Thread: Options to rowwise persist result of stable/immutable function with RECORD result

Hi,

I have noticed a rather odd behaviour that is not strictly a bug, but is unexpected.

It is when a immutable (or stable) PG function is returning results in a record structure a select on these calls the function repeatedly for each element in the output record.

See below for an example.

Sure I can work around this by returning in an array, or materialised as a whole by e.g. a materialised CTE, but what I'm looking for is materialising of just the individual row during processing, if the function is to be called on many rows.

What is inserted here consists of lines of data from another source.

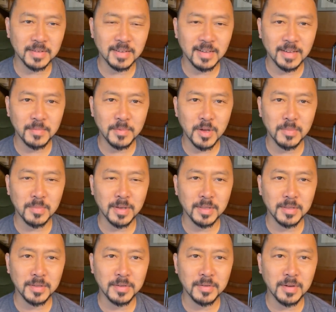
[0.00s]
I'm on
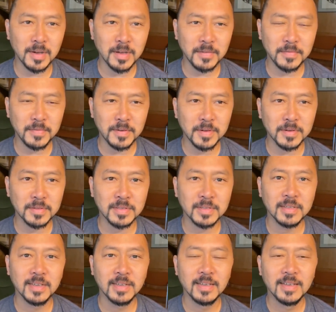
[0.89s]
my new iPhone.
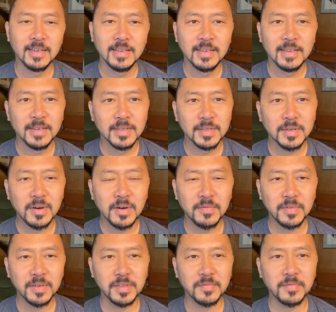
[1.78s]
So
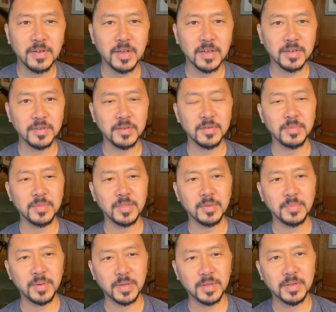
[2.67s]
hopefully the volume
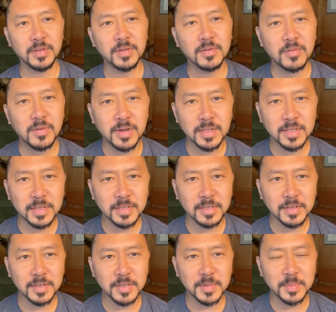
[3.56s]
and the picture quality
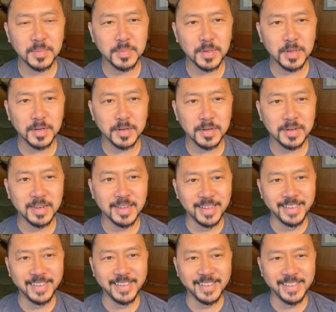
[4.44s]
looks better.
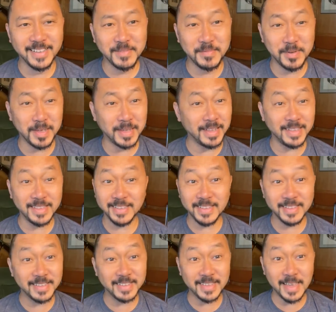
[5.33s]
But that's
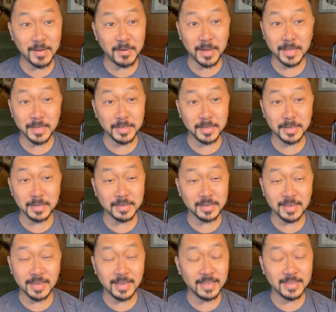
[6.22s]
just how I
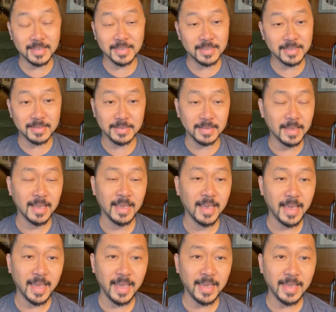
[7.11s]
look. I just
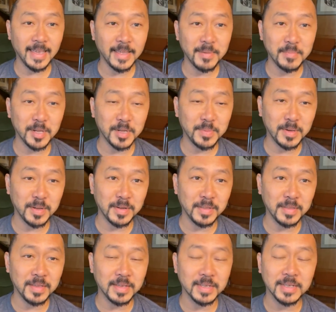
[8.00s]
ain't getting much better
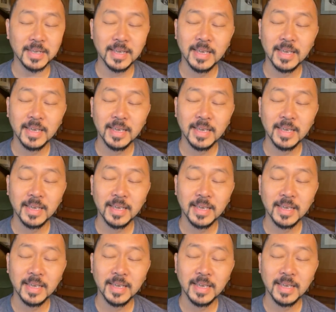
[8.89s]
than this.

Obviously in theory the returned record could be very complex, so we might not want it materialised in general, but an option to do so would be nice. I would suggest that a WITH could be marked with a new "MATERIALIZED ROW" option (reusing already reserved keywords).

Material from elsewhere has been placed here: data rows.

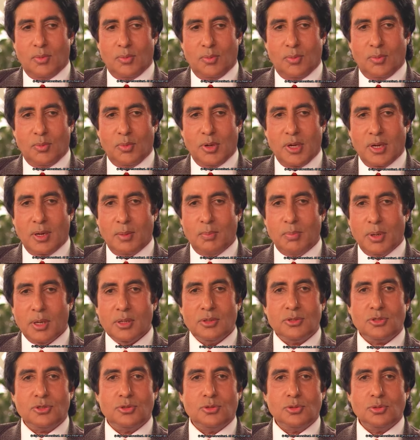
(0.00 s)
We are
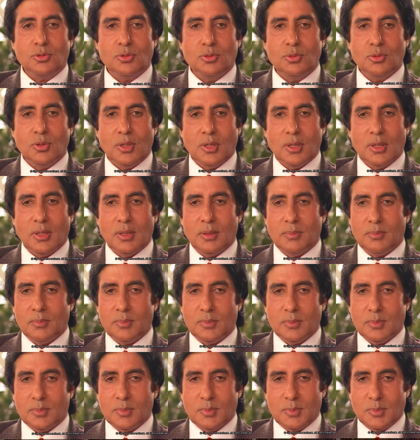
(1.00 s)
built to uh,
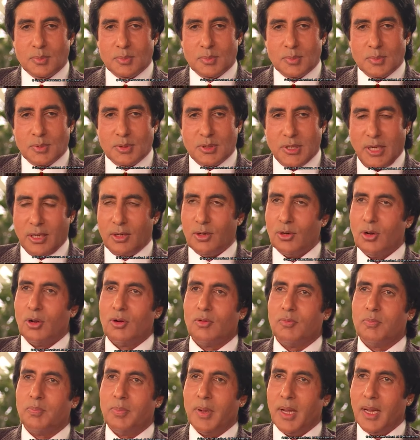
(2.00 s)
take a lot
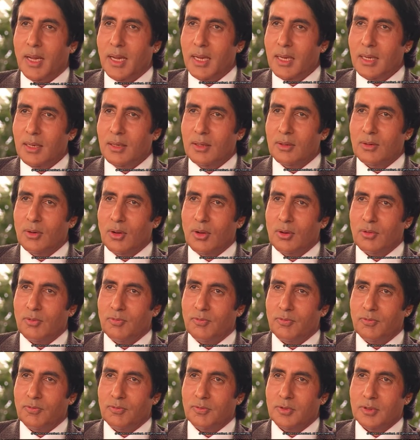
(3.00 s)
of pain, a lot of mm.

Note how I below have set the cost extreme, in this test, the value does not affect the behaviour..

The result set here have five elements, if i change the type to VOLATILE, the execution time is reduced by a factor of five (see the difference between the stamp of line one and two). It is directly proportional to the number of elements requested from the record (here I requested all) 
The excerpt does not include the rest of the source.